* **Recorded data**
──────

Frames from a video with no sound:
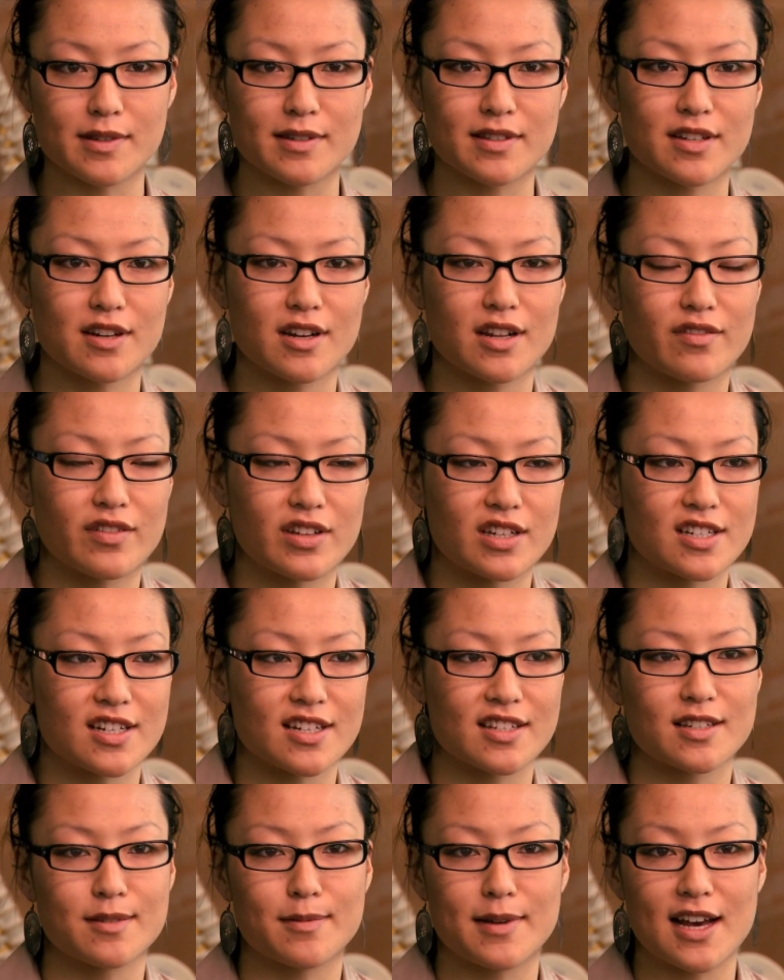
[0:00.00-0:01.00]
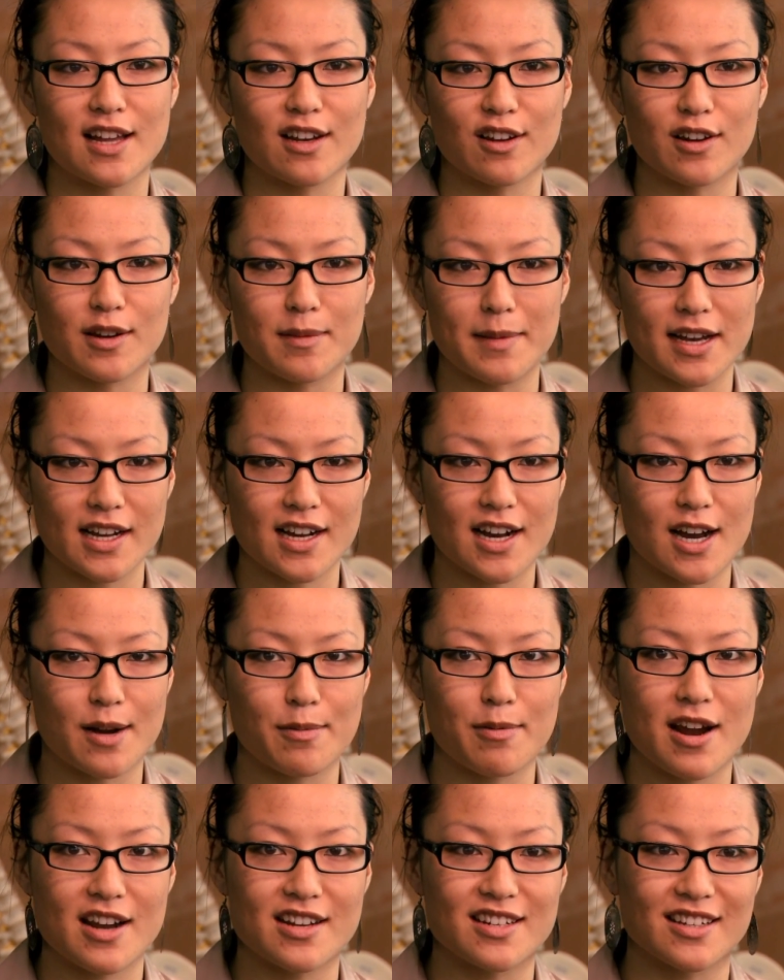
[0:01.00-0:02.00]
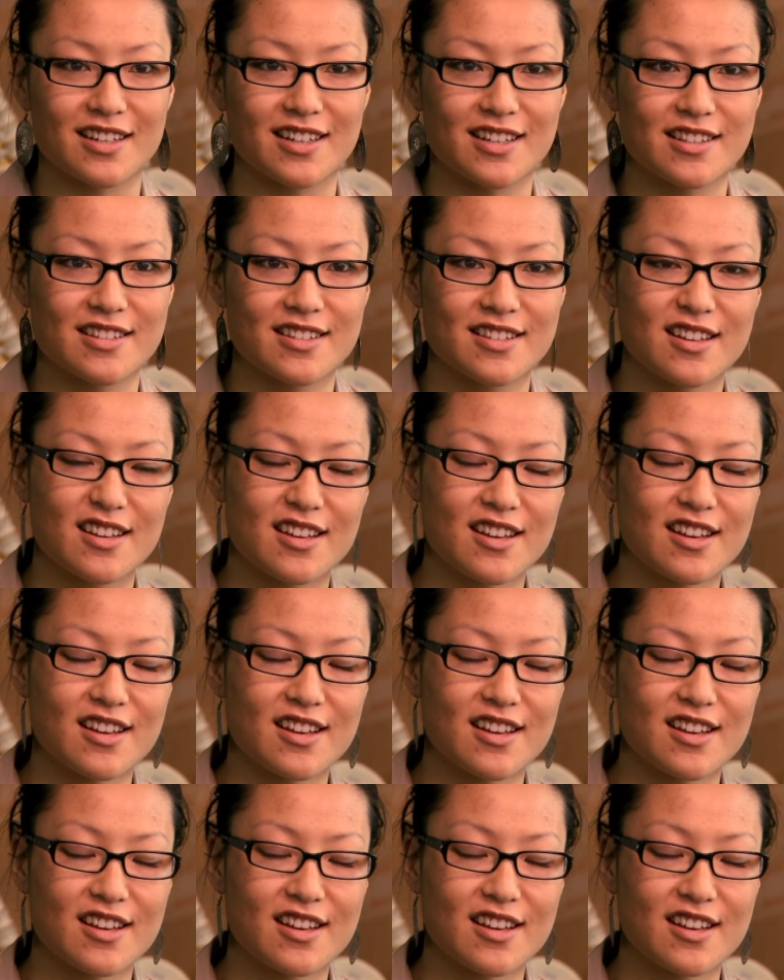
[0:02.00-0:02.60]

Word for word: So it's not even just about learning about chiropractic, it's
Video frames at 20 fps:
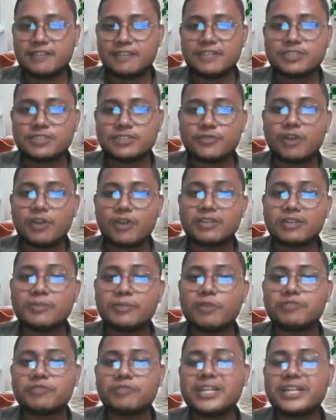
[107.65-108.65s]
First of all,
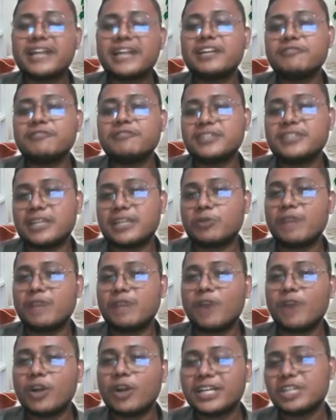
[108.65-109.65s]
remove redundant feature. We
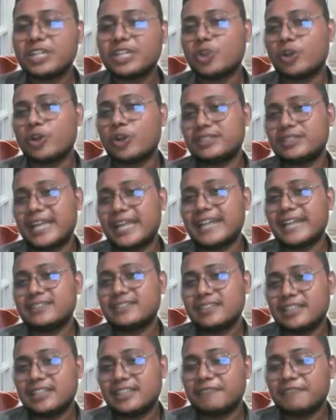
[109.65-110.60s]
have already talked that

──────

* **EXERCISE BRIEF**
Omit the pictures; restate every entry word for word.

* **RESULT OF THIS TASK**
Frames from a video with no sound:
[0:00.00-0:01.00]
[0:01.00-0:02.00]
[0:02.00-0:02.60]

Word for word: So it's not even just about learning about chiropractic, it's
Video frames at 20 fps:
[107.65-108.65s]
First of all,
[108.65-109.65s]
remove redundant feature. We
[109.65-110.60s]
have already talked that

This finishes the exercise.